Dataset items
● ● ●

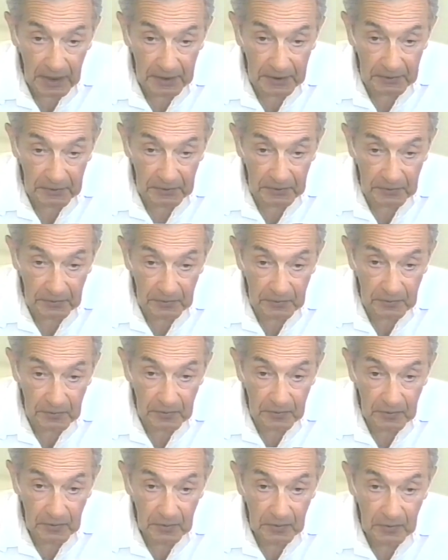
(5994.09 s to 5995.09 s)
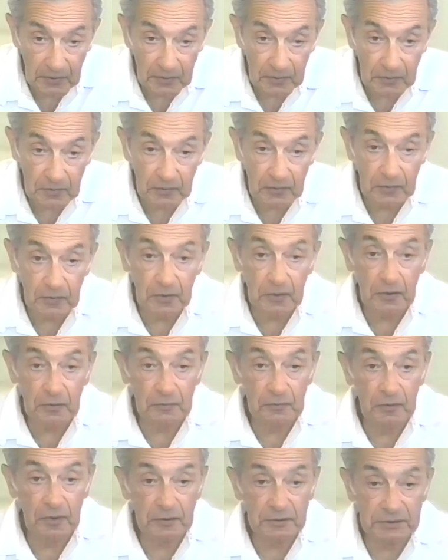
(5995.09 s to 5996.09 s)
I
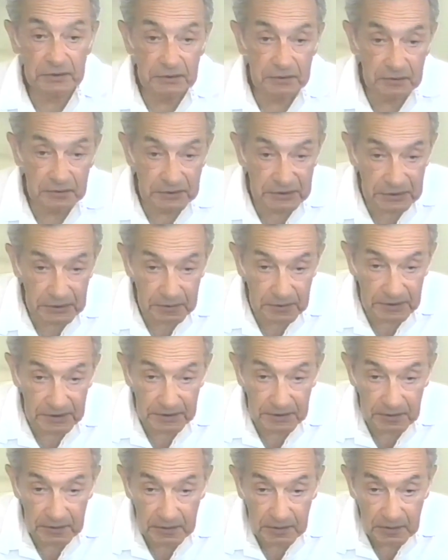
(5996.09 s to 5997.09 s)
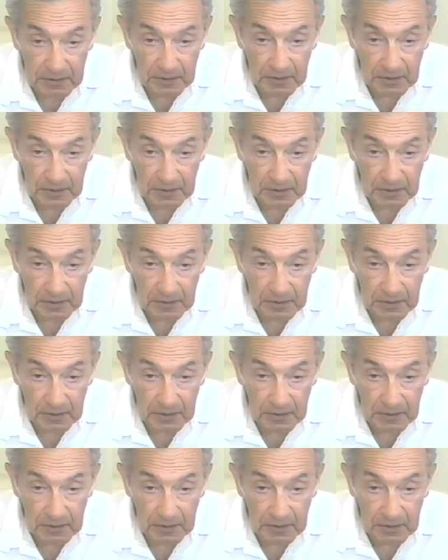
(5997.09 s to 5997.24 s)
wrote to Short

● ● ●

Produce the entries again, word for word, without any of their pictures.

» **ANSWER TO THE EXERCISE**
(5994.09 s to 5995.09 s)
(5995.09 s to 5996.09 s)
I
(5996.09 s to 5997.09 s)
(5997.09 s to 5997.24 s)
wrote to Short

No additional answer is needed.